I’ll never forget the first time I saw a capybara. I was strolling though the zoo with my daughter when we came to an enclosure. I didn’t see any animals right away, so I looked at the photo card posted on their environment. “It looks like they are some kind of little guinea pigs from South America,” I told my daughter, peering at the cute photo. “Look,” she said, as one of the four-foot-long, 100-pound creatures came gamboling into view. “Holy crap,” I said to myself. “That’s one huge guinea pig.” And from that moment on, I was smitten. I loved eveything about them: their surprising size, their ugly/cuteness, their status as the world’s largest rodent. The capybara became, at that moment, my spirit animal.

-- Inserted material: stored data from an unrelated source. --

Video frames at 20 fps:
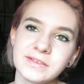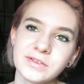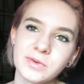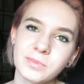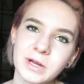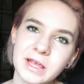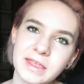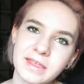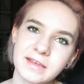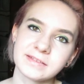so
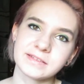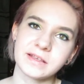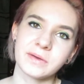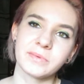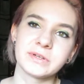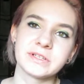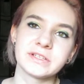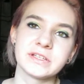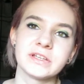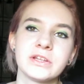many things I
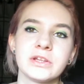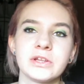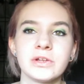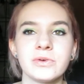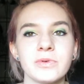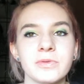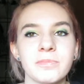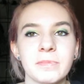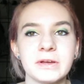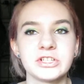wanted to do
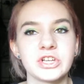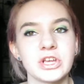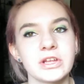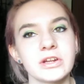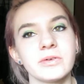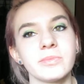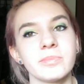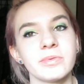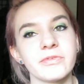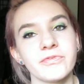with my
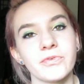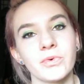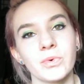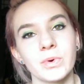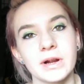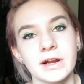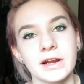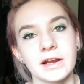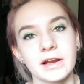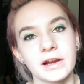channel
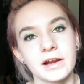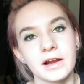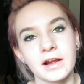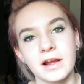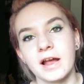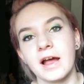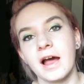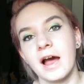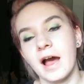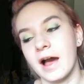before
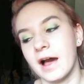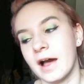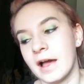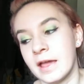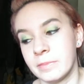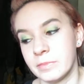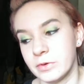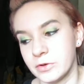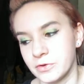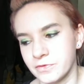
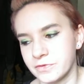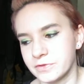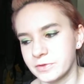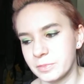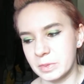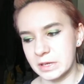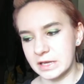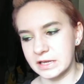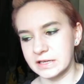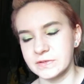I
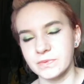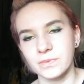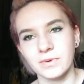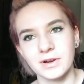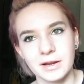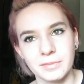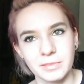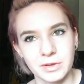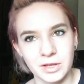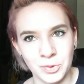moved, because where
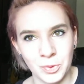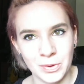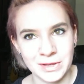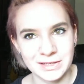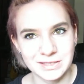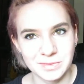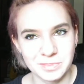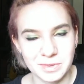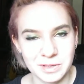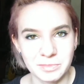I'm going
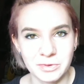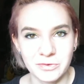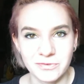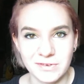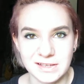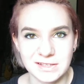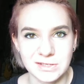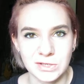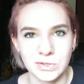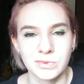to be
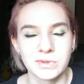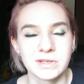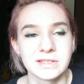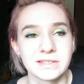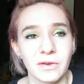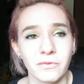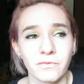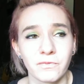moving to isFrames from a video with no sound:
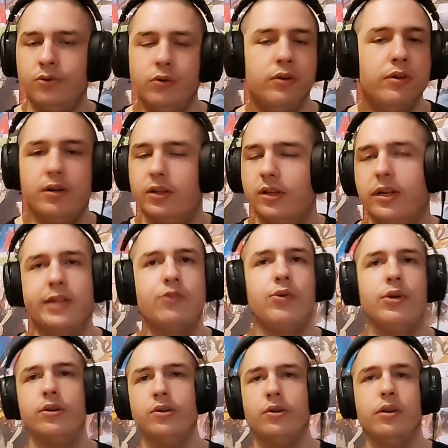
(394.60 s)
her own, like
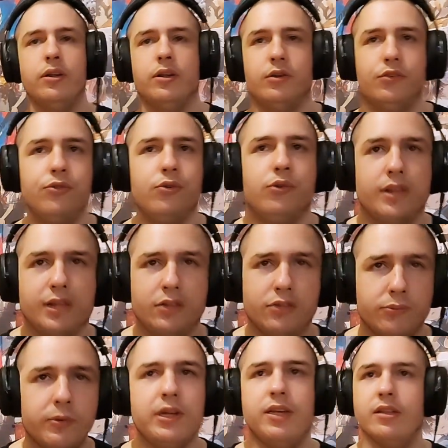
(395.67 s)
doing a solo
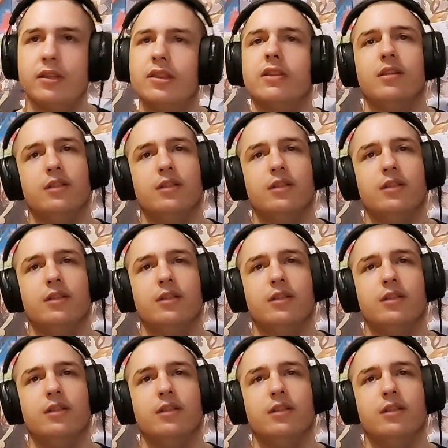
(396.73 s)
dance ballet.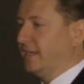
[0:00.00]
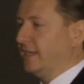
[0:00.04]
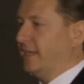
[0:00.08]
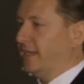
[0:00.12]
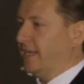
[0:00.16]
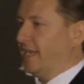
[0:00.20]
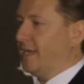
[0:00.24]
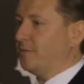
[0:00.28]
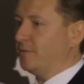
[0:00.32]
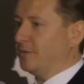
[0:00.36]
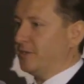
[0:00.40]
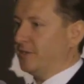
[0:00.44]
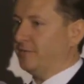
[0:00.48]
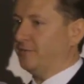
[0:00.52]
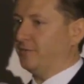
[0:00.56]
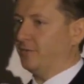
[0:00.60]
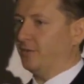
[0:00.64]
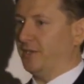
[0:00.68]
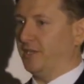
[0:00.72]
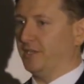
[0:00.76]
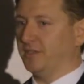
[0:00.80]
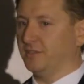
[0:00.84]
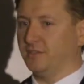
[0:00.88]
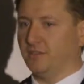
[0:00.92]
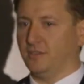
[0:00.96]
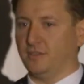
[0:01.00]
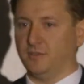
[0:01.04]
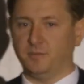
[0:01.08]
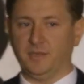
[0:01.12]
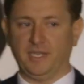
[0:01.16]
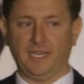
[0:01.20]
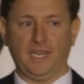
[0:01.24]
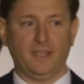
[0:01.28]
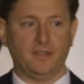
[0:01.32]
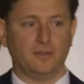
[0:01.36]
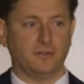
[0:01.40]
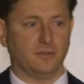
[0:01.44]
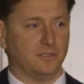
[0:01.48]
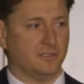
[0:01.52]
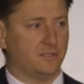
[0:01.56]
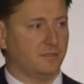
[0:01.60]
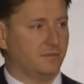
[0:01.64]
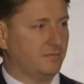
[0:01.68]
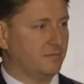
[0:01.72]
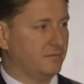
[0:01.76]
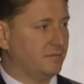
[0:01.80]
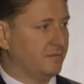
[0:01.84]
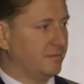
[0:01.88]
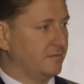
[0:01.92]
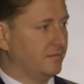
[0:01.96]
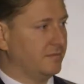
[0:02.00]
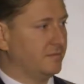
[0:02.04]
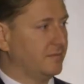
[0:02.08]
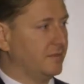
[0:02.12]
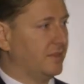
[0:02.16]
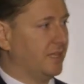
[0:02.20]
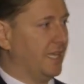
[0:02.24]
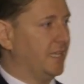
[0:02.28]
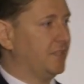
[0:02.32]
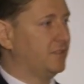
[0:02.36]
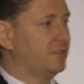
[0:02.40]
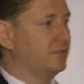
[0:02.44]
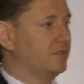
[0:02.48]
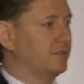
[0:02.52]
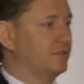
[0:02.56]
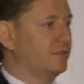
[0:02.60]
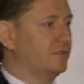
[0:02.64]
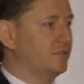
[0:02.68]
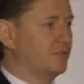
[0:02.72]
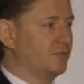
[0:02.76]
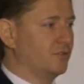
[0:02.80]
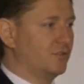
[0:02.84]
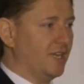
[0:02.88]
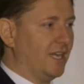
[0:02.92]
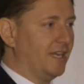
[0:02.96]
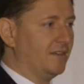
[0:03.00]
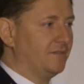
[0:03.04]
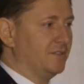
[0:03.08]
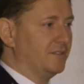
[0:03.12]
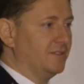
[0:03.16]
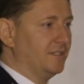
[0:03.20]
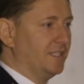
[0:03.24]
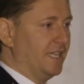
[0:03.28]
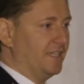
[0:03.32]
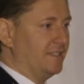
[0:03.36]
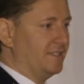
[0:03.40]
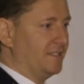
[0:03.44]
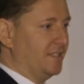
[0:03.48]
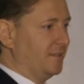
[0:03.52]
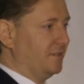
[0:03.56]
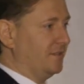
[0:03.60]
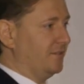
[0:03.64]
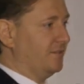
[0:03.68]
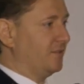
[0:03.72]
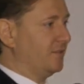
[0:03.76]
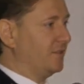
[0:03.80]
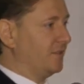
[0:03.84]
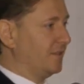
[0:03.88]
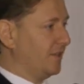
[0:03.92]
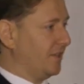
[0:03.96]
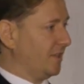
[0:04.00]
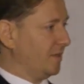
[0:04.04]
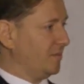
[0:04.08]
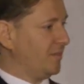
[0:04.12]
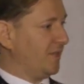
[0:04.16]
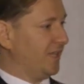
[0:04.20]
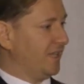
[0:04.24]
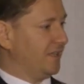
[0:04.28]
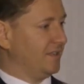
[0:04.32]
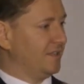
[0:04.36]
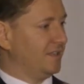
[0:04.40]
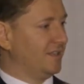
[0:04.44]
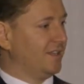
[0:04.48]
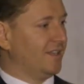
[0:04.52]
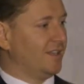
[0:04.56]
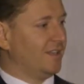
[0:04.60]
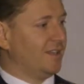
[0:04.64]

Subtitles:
And I'm only 40 years old, but I always like to travel. And I said, if you can combine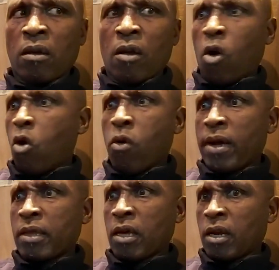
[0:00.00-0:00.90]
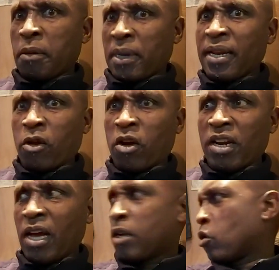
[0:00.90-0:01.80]
Always. And I'm glad I got that.
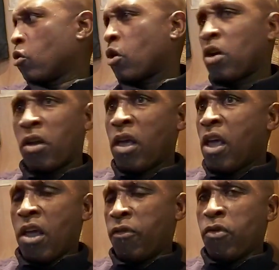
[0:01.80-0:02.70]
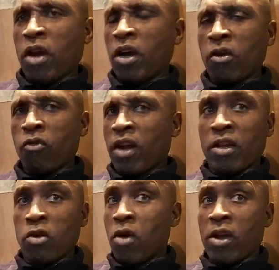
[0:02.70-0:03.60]
I told Conor, if you go in the ring and
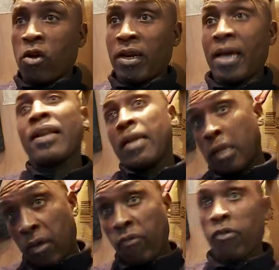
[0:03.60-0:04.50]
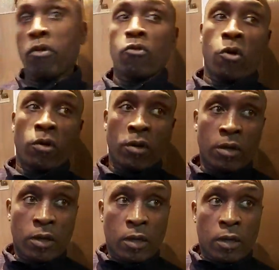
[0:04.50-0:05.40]
you ain't got that, there's something wrong.
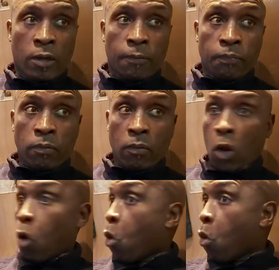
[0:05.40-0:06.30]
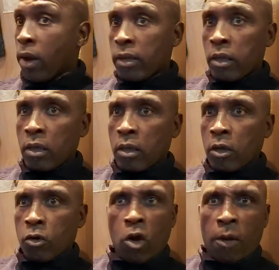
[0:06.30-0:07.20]
Always.
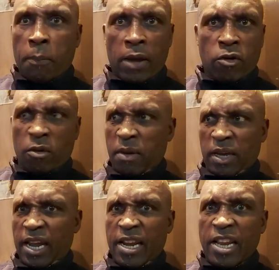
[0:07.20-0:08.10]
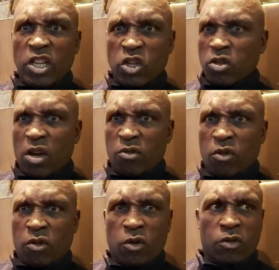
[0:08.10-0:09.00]
Not about getting injured. No,
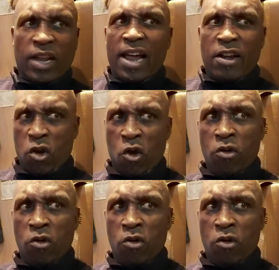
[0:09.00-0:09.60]
not that nerve.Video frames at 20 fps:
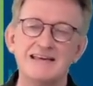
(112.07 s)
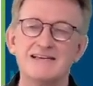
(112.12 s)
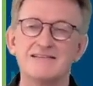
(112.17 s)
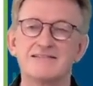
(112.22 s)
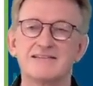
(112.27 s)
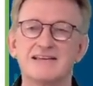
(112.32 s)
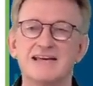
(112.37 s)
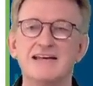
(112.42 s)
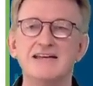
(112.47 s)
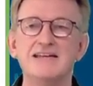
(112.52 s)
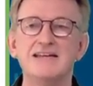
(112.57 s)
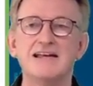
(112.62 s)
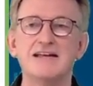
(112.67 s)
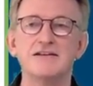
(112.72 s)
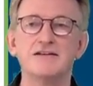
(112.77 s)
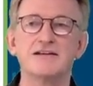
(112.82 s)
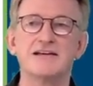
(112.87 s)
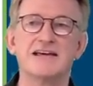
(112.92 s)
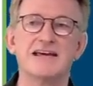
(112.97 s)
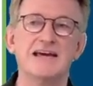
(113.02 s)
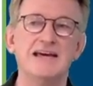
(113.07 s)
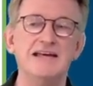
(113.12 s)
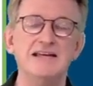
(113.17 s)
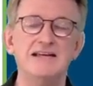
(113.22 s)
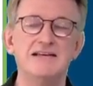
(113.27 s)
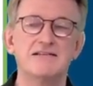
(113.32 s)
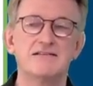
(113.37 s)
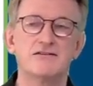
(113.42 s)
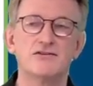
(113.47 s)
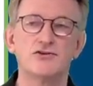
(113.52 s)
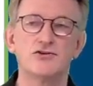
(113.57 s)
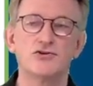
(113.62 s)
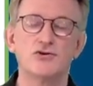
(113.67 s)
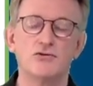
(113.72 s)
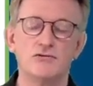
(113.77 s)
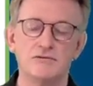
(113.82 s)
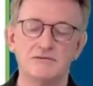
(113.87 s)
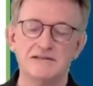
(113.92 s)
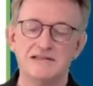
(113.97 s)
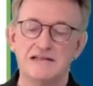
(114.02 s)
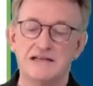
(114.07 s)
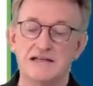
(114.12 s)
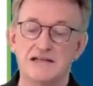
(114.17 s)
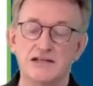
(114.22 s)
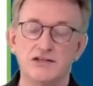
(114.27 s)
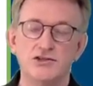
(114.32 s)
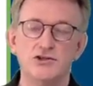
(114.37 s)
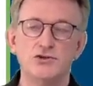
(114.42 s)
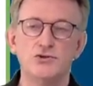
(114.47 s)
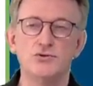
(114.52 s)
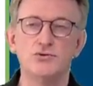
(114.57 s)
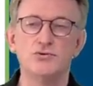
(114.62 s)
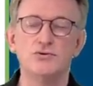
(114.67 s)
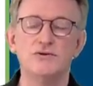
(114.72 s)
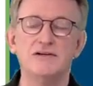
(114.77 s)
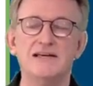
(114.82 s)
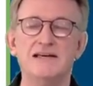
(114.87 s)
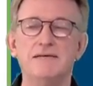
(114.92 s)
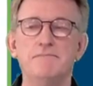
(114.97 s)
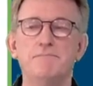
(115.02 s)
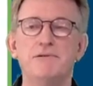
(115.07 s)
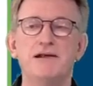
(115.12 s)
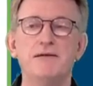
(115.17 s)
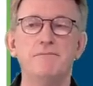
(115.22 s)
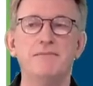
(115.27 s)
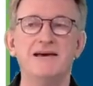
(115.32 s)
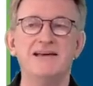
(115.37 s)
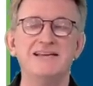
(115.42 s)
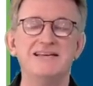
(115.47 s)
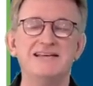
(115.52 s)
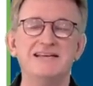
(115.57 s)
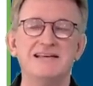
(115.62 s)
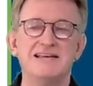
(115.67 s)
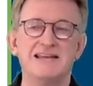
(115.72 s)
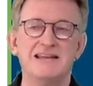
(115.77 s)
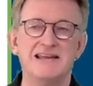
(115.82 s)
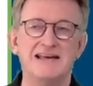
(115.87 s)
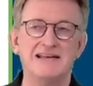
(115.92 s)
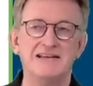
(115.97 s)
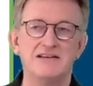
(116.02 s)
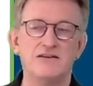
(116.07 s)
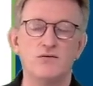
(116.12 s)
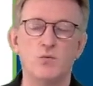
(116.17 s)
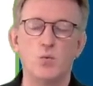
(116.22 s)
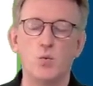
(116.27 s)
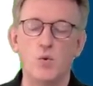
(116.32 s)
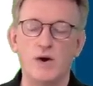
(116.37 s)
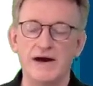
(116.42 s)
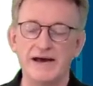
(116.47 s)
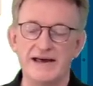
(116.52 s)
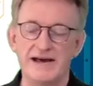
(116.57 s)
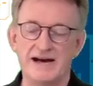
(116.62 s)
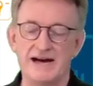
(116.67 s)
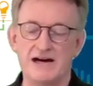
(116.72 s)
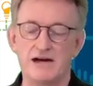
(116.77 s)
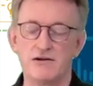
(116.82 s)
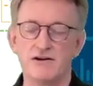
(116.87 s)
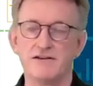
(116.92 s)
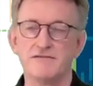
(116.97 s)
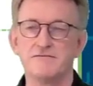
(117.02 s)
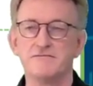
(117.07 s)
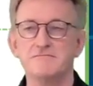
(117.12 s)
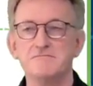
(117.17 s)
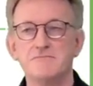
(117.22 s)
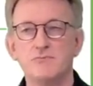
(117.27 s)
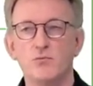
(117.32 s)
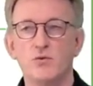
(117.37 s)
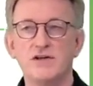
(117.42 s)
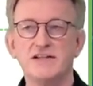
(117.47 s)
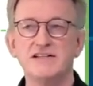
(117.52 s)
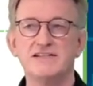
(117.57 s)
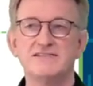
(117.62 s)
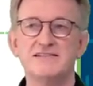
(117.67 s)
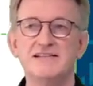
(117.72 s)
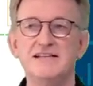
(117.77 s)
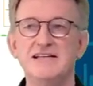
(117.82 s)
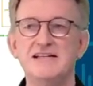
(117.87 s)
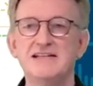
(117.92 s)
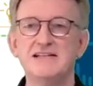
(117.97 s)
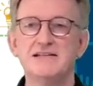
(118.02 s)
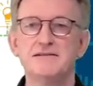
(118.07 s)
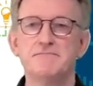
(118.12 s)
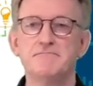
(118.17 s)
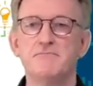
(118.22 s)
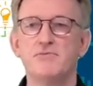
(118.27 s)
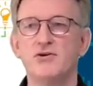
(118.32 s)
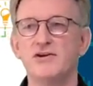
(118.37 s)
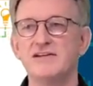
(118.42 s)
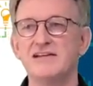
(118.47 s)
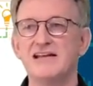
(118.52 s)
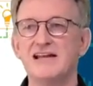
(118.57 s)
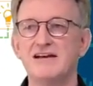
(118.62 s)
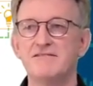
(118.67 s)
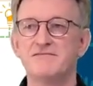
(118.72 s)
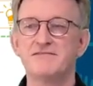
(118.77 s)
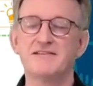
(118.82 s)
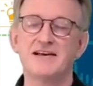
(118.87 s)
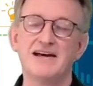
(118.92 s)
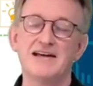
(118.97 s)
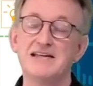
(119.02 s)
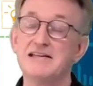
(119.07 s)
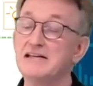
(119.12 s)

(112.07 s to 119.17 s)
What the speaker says: get it under KNX control to implement that via RF. What is needed on the left side,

So imagine my dismay to find out that people love the flavor of my spirit animal. The New York Times says “In Venzuela, Rodents Can Be a Delicacy.”
On his television show, ‘Hello, President,’ [Venezuelan president Hugo] Chávez has promoted capybara empanadas washed down with papaya juice.
Yes, despite boasting a flavor profile that is somewhere on the continuum between sardines and salt pork, around spingtime the capybara is widely sought after to grace the Lenten table (it’s closer to fish than meat, proponents say).
And by sought after, I mean hunted. And hunted kind of viciously at that, often clubbed to death. Some people are working to reduce the cruelty in the killing of capybaras:
‘We’re not asking for the capybaras to be put to death while listening to Vivaldi, but something could be done to make the practice less brutal,’ said Víctor Moreno, the head chef at the Center for Gastronomic Studies, a Caracas cooking school. ‘Capybara is an exquisite meat that deserves prominent stature in our culinary tradition.’
I’m all for the enjoyment of deliciousness. But overhunting is causing a serious reduction in the number of capybaras. Maybe some recognition of their cuteness could save them from endangerment?